WORK TO BE COMPLETED ▸ Make an exact copy of all the entries, but do not reproduce the pictures.

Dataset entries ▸
========================================

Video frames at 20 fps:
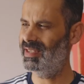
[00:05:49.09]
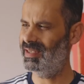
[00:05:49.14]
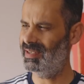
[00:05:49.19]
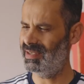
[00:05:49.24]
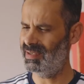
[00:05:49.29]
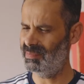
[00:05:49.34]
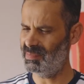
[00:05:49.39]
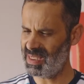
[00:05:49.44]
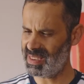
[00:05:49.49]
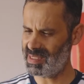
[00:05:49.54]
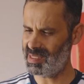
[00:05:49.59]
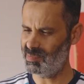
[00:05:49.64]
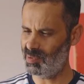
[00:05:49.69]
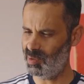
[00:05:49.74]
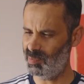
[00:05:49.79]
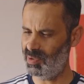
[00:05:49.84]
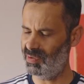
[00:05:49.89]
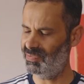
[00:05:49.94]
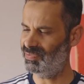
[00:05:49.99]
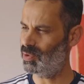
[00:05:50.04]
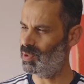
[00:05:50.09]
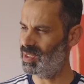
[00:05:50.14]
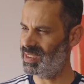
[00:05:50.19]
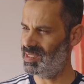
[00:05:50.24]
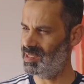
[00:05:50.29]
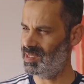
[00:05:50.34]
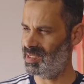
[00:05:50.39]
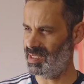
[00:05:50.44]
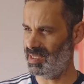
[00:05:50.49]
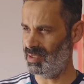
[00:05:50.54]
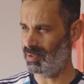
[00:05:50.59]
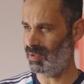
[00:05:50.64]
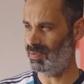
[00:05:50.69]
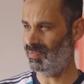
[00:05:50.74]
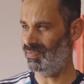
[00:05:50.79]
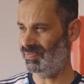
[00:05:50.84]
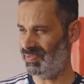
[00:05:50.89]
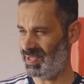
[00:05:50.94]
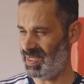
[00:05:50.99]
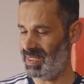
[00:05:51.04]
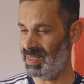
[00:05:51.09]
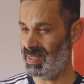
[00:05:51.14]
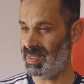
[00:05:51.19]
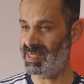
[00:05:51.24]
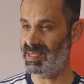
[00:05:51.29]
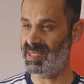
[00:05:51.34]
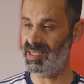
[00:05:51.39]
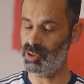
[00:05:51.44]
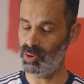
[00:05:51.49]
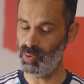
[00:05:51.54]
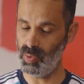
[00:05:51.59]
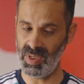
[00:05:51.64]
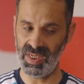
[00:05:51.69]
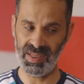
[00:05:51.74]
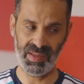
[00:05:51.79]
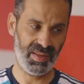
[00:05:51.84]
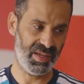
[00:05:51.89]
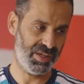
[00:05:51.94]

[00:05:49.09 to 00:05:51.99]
the maximum of quantity of seeds that you want,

========================================

TASK RESPONSE ▸
Video frames at 20 fps:
[00:05:49.09]
[00:05:49.14]
[00:05:49.19]
[00:05:49.24]
[00:05:49.29]
[00:05:49.34]
[00:05:49.39]
[00:05:49.44]
[00:05:49.49]
[00:05:49.54]
[00:05:49.59]
[00:05:49.64]
[00:05:49.69]
[00:05:49.74]
[00:05:49.79]
[00:05:49.84]
[00:05:49.89]
[00:05:49.94]
[00:05:49.99]
[00:05:50.04]
[00:05:50.09]
[00:05:50.14]
[00:05:50.19]
[00:05:50.24]
[00:05:50.29]
[00:05:50.34]
[00:05:50.39]
[00:05:50.44]
[00:05:50.49]
[00:05:50.54]
[00:05:50.59]
[00:05:50.64]
[00:05:50.69]
[00:05:50.74]
[00:05:50.79]
[00:05:50.84]
[00:05:50.89]
[00:05:50.94]
[00:05:50.99]
[00:05:51.04]
[00:05:51.09]
[00:05:51.14]
[00:05:51.19]
[00:05:51.24]
[00:05:51.29]
[00:05:51.34]
[00:05:51.39]
[00:05:51.44]
[00:05:51.49]
[00:05:51.54]
[00:05:51.59]
[00:05:51.64]
[00:05:51.69]
[00:05:51.74]
[00:05:51.79]
[00:05:51.84]
[00:05:51.89]
[00:05:51.94]

[00:05:49.09 to 00:05:51.99]
the maximum of quantity of seeds that you want,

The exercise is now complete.